Re: JavaMemoryModel: PC language alert: catatonia action

From: Bill Pugh (pugh@cs.umd.edu)
Date: Mon May 17 2004 - 11:44:00 EDT


On May 17, 2004, at 11:30 AM, Victor Luchangco wrote:
> I don't understand how the example Jeremy presented addresses
> the issue I raised. Why not just model the internal actions as
> actions in the execution? This modeling is much more natural
> from a formal modeling point of view. All formal systems for
> concurrent programs that I'm aware of have such actions in some
> guise or another ("tau actions" in process algebras, "internal
> actions" in I/O automata, "stuttering steps" in Lamport's TLA),
> though the details may differ.
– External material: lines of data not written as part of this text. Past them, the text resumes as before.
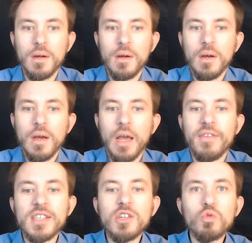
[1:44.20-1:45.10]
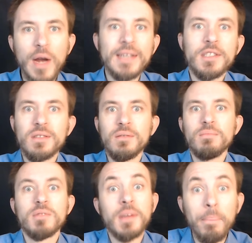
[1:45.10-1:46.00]
If it is a risk,
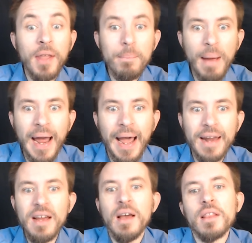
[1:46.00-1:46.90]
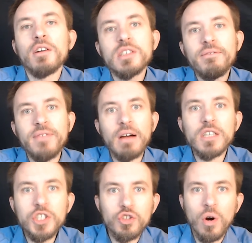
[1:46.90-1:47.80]
something bad, there is a very
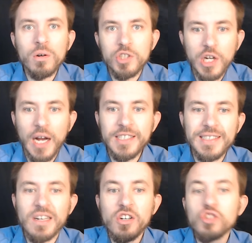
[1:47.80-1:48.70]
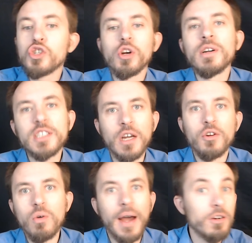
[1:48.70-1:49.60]
strong chance that an insurance
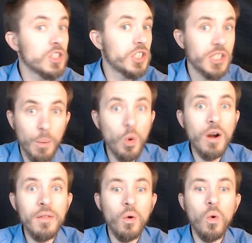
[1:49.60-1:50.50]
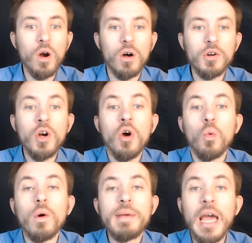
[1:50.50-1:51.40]
underwriter somewhere in the world
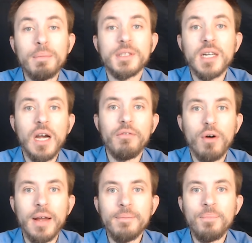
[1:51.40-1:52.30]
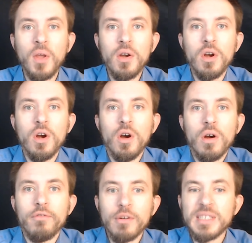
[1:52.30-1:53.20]
will be able to cover it.
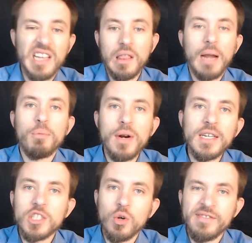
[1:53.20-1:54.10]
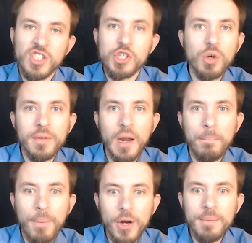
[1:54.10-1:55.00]
From celebrities who have insured their
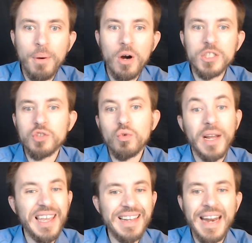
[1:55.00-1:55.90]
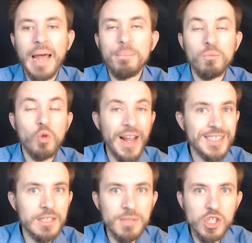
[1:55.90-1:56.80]
body parts through to kidnap and
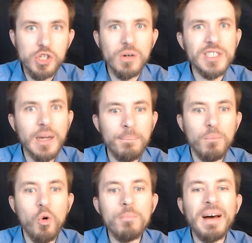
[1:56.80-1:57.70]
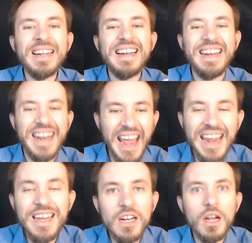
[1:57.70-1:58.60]
ransom insurance and more
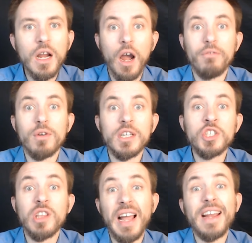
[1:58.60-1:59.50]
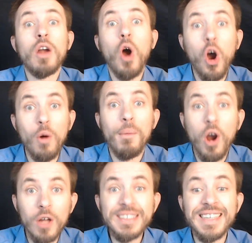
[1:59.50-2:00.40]
mundane coverage like home
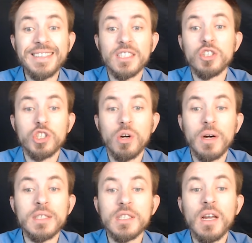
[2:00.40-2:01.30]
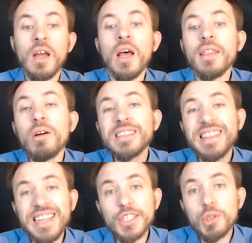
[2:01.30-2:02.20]
contents insurance, there is
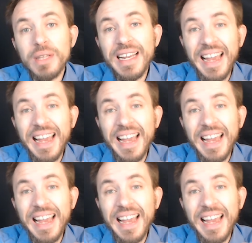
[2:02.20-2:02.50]
literally an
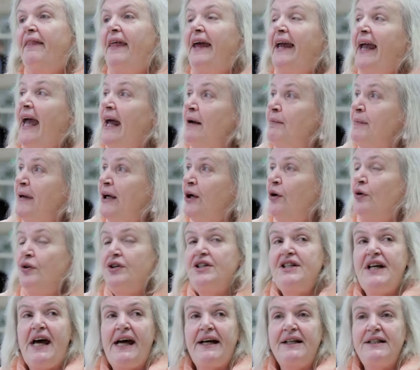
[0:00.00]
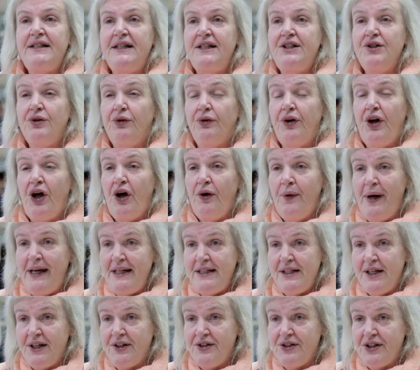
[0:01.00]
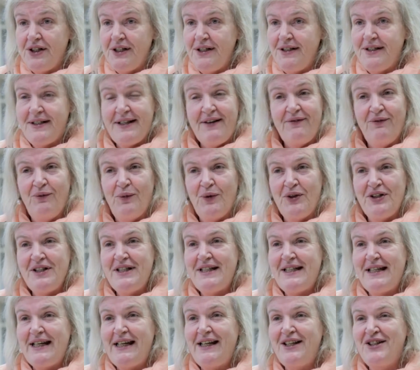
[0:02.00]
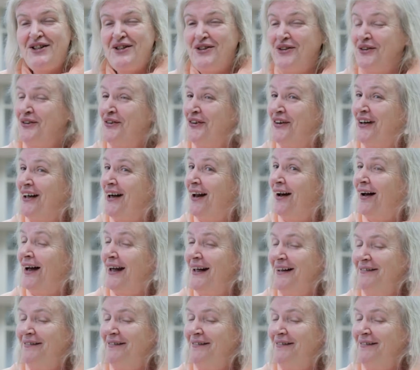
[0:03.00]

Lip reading: can be contacted on 0800 716 239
I included such actions in the
> formal proposal for the JMM I sent you a while ago (the one on
> which you based much of the new formulation). With the internal
> actions, T1 and T2 are not required to terminate, as desired
> because there is an infinite execution in which T2 is done but
> T1 is never done (only T3 takes steps after T2 is done).
>
> Am I still missing/misreading something here?
>
> Victor
>

This could work. However, we would need to describe
the circumstances under which a thread is allowed to perform
an infinite sequence of "internal actions". We need to avoid
a Zeno's paradox of a thread performing an infinite number
of "internal actions" in order to accomplish a finite amount
of work.

It also complicates things because people might think you need
to reason about these actions in cases other than that of a
non-terminating execution. With an infiniteLoop action, it is clear
that it only comes into play in the case of a thread that has
gone into an internal infinite loop.